Les vitrines de Selfridges vivent à l’heure de l’art contemporain.

Selfridge/Kyle Bean - Photo Hélène Denamps

La prédiction d’Andy Warhol , « Demain, les musées seront des boutiques et les boutiques seront des musées », se vérifie à nouveau dans l’actualité culturelle. Selfridges & Co, le grand magasin de luxe londonien a confié la mise en scène de cinq de ses vitrines de la face ouest, intitulée « Wonder room », au designer Kyle bean, du collectif d’artistes Blink Art« Matter cannot be created or destroyed, only transformed »

Déclinés à partir de l’idée de recyclage et de transformation, les installations font référence à différents imaginaires. Leur structure est celle des deux plateaux d’une balance.

 Les thèmes sont toujours inspirés de notre société de consommation. 

 La première vitrine illustre la vie professionnelle. Elle met en scène le carton d’emballage d’un siège de bureau et en parallèle, le siège monté en kit. Le siège à roulettes semble réalisé dans ce même carton d’emballage. La référence pourrait être IKEA.

Selfridge/Kyle Bean - Photo Hélène Denamps

La deuxième vitrine est très warholienne. D’un côté des cannettes de Coca-Cola et en contre-poids, une superbe compression carrée, inspiré par le sculpteur César.

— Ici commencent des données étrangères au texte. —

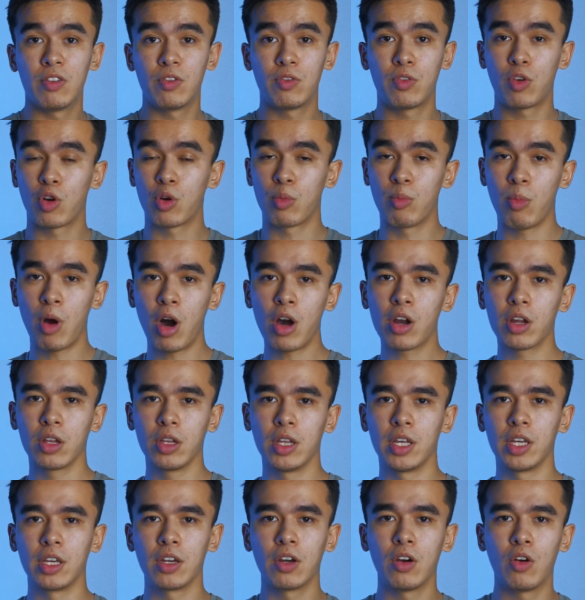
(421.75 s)
for
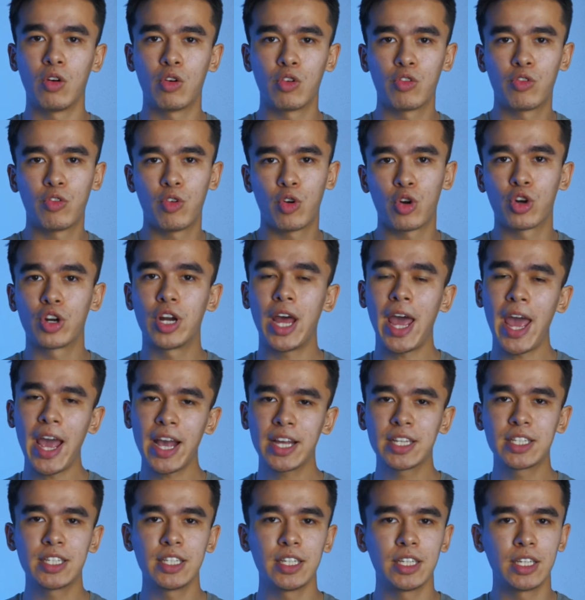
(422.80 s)
modeling or for
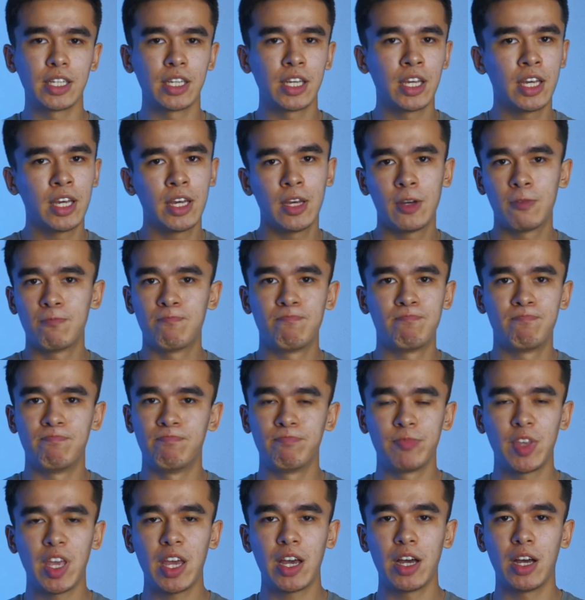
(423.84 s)
acting.
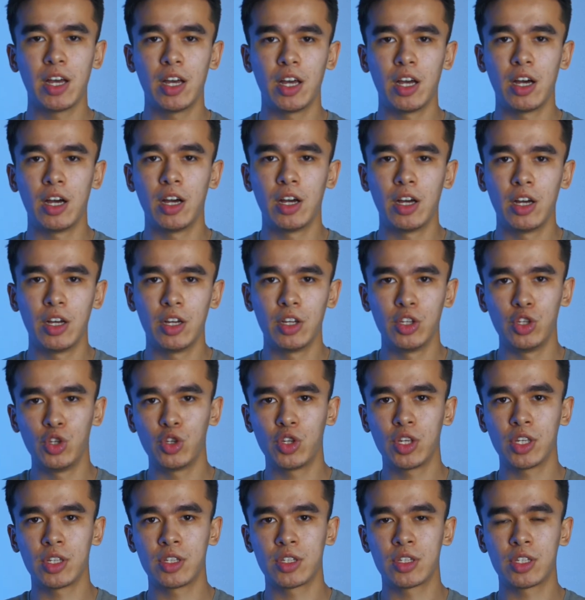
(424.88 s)
You
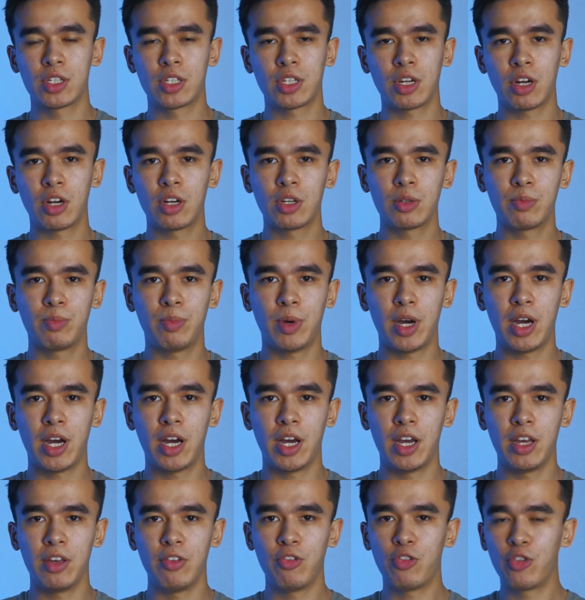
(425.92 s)
can start
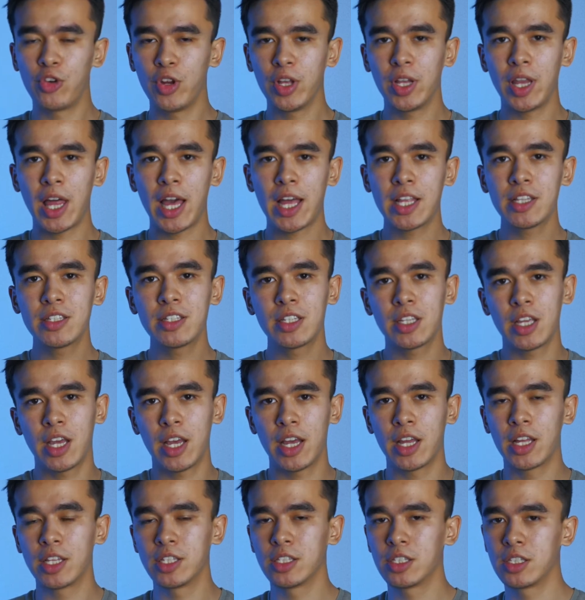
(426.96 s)
by freelance
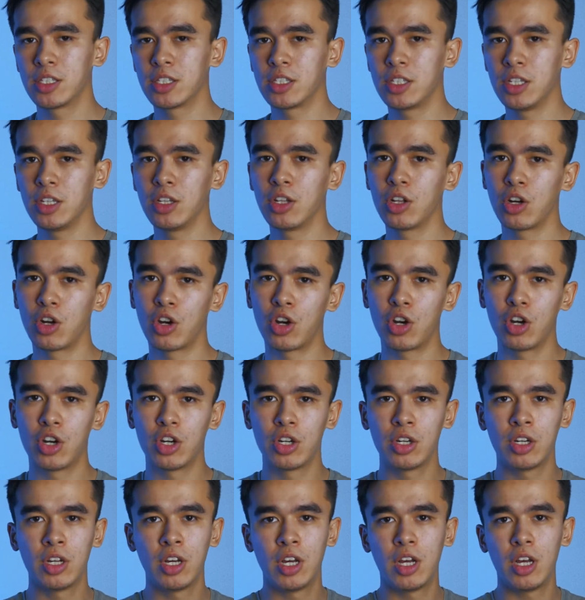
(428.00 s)
and still
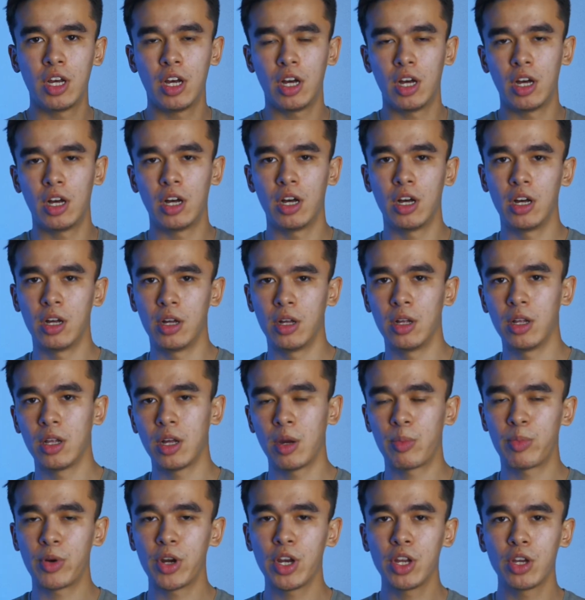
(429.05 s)
earn
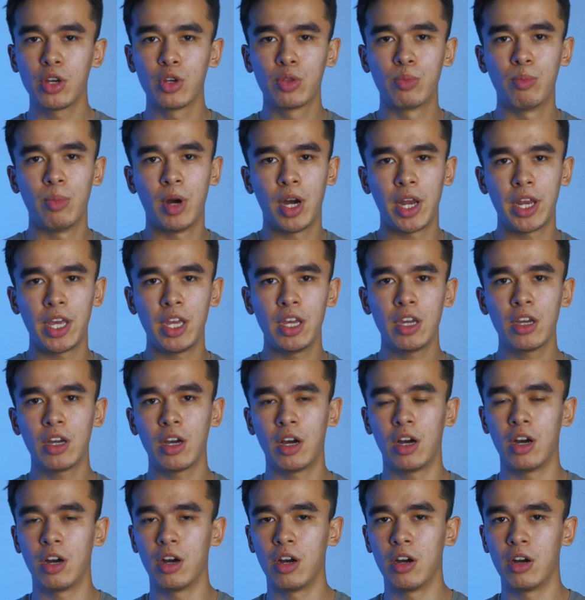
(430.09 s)
a pretty good money,
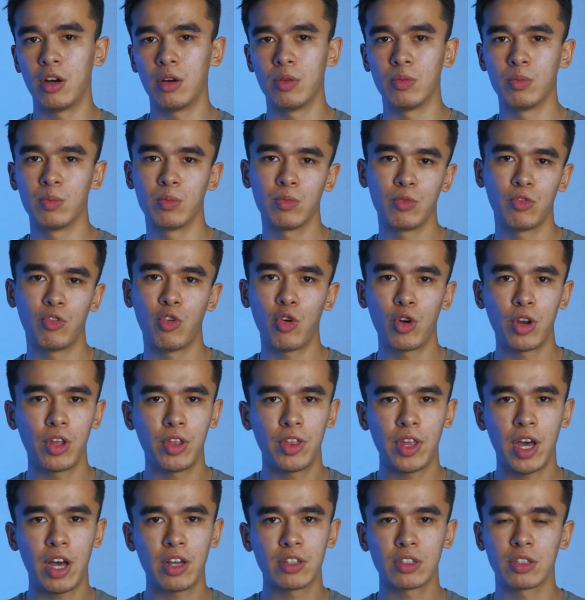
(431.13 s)

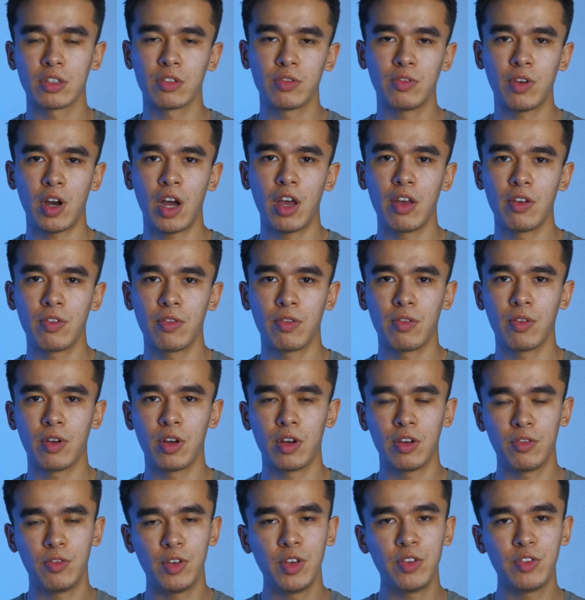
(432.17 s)
40,000,
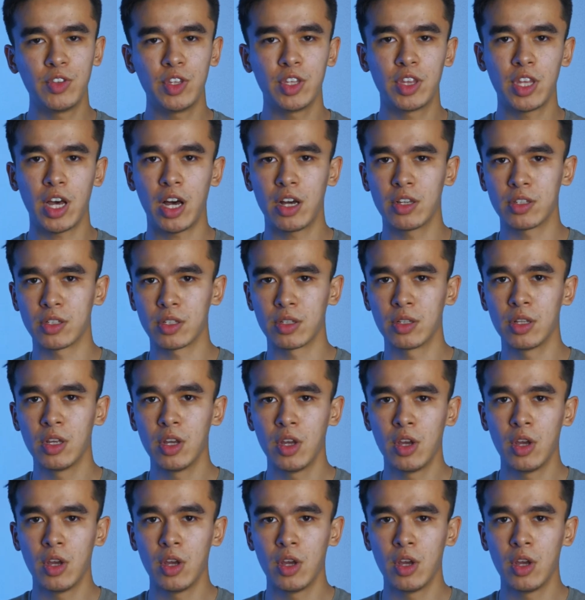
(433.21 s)
50,000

Selfridge/Kyle Bean - Photo Hélène Denamps

La troisième vitrine est sans doute celle que je préfère pour son humour. Nous sommes placés devant une énorme pièce montée avec  une rose rouge à son sommet. Ce magnifique gâteau inspire la fête et l’hédonisme. Mais cet imaginaire sera rapidement « rationalisé » par une série de sachets contenant la farine, le sucre et tout les ingrédients nécessaires à la confection de cette gourmandise. La rose « pend » lamentablement sur le côté. 

Selfridge/Kyle Bean - Photo Hélène Denamps

La quatrième vitrine est un château de princesse, réalisé à partir de feuillets de livres anciens.

Selfridge/Kyle Bean - Photo Hélène Denamps

Enfin, la cinquième vitrine met en scène une moto, totalement démontée. Dans ce jeu de Mécano, chaque pièce est reliée à un filin fixé au plafond. Par un effet de perspective, la forme de la moto est reconstituée.

Oeuvre très originale, qui « recycle » l’installation  « Cosmic  Thing » de l’artiste plasticien Damián Ortega, présentée en 2003, à l’occasion de la 50e biennale de Venise. Ses sculptures sont généralement réalisées à partir de matériaux pauvres, qui évoquent un possible changement perpétuel….

« Matter cannot be created or destroyed, only transformed »…

Damián Ortega est une des figures de proue de la jeune génération artistique mexicaine. Il avait été révélé en présentant une « Coccinelle » (la légende dit, qu’il s’agissait de sa propre Volkswagen ), totalement démantelée et suspendue au plafond. Sa vision est de déconstruire avec ironie un objet de la société de consommation.

Damián Ortega fera l’objet d’un happening au « Barbican center », à Londres,  le mois prochain.

Pour rendre à César (non pas ses cannettes de Coca-Cola), mais la « vraie » source d’inspiration des installations présentées par Kyle Bean de Pink Art.